Stored data entries

━━━━━━━━━━━━━━━━━━━━

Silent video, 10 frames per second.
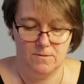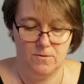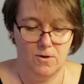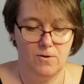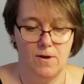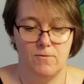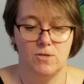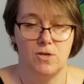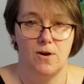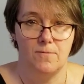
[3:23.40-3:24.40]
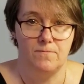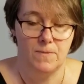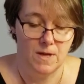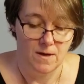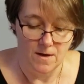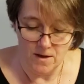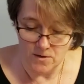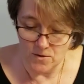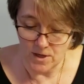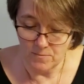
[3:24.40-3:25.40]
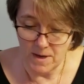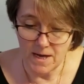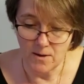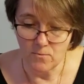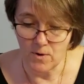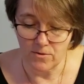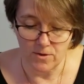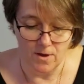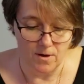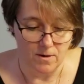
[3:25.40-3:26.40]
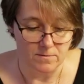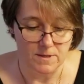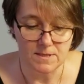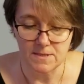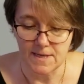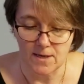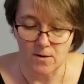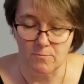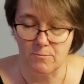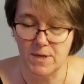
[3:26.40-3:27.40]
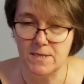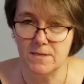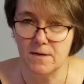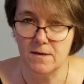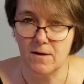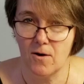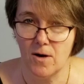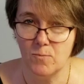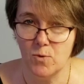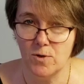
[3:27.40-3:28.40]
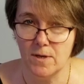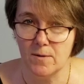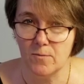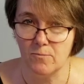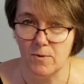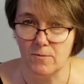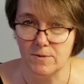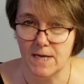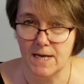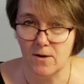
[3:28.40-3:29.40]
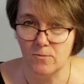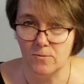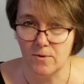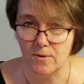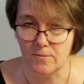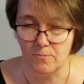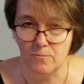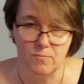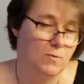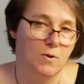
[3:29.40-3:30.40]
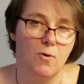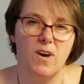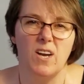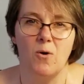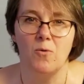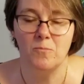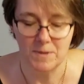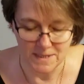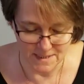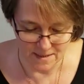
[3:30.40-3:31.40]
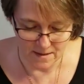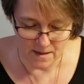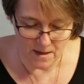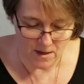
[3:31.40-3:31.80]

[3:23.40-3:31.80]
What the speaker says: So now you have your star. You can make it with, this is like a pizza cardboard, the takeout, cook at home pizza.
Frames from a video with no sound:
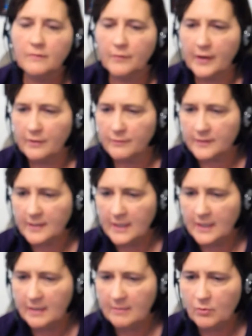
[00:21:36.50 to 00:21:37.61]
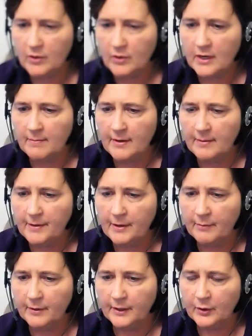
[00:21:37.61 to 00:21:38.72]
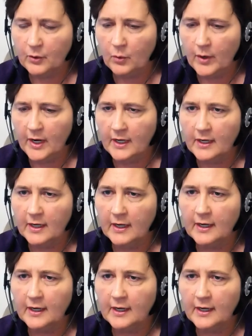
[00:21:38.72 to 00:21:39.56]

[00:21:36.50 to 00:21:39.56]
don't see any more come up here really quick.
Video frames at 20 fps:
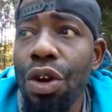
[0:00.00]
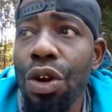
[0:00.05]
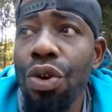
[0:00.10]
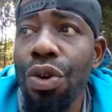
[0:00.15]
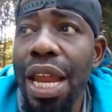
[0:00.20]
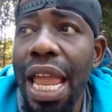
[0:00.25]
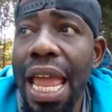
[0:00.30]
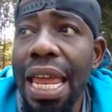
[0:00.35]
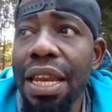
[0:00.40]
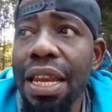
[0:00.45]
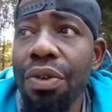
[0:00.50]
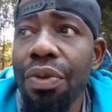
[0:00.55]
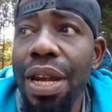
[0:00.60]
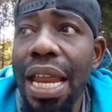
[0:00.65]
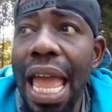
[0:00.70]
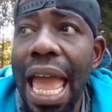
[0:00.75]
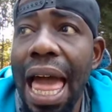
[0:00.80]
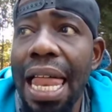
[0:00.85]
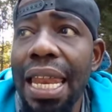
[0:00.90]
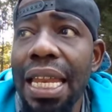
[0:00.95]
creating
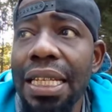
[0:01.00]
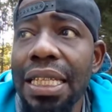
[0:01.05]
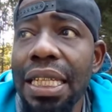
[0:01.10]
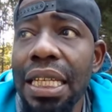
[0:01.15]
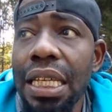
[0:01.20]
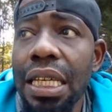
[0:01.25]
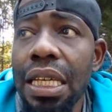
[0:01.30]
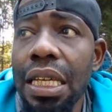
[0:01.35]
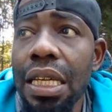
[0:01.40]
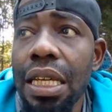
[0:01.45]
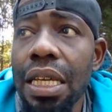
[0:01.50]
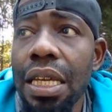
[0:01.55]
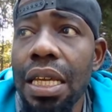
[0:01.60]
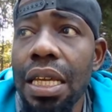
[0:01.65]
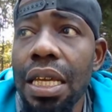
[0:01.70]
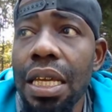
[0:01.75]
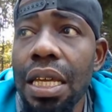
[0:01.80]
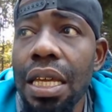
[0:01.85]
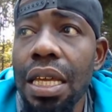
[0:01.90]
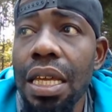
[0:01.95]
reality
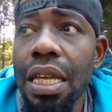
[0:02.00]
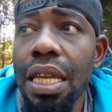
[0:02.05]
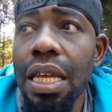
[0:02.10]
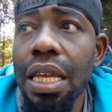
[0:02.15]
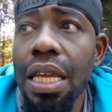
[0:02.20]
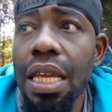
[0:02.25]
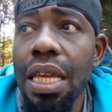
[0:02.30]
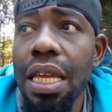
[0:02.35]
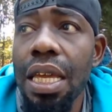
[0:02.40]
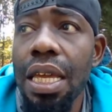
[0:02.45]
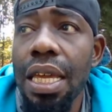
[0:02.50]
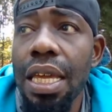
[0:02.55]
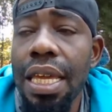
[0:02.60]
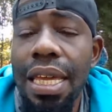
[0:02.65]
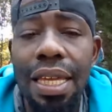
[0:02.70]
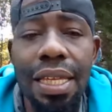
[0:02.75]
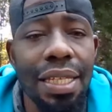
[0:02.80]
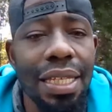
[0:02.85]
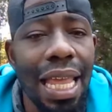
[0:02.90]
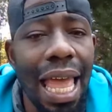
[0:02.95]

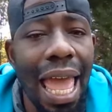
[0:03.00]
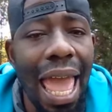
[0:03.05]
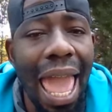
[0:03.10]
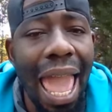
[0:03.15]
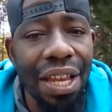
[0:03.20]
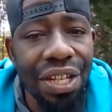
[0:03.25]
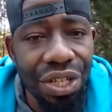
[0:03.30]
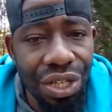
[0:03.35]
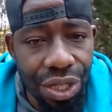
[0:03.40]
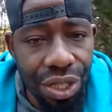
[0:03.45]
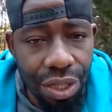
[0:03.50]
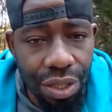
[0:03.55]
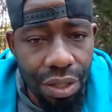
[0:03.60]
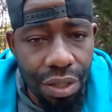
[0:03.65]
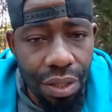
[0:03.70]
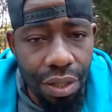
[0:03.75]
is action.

━━━━━━━━━━━━━━━━━━━━

• WORK REQUEST
Whenever a line above has the word "with" in it, copy that line.

• EXERCISE SOLUTION
What the speaker says: So now you have your star. You can make it with, this is like a pizza cardboard, the takeout, cook at home pizza.
Frames from a video with no sound:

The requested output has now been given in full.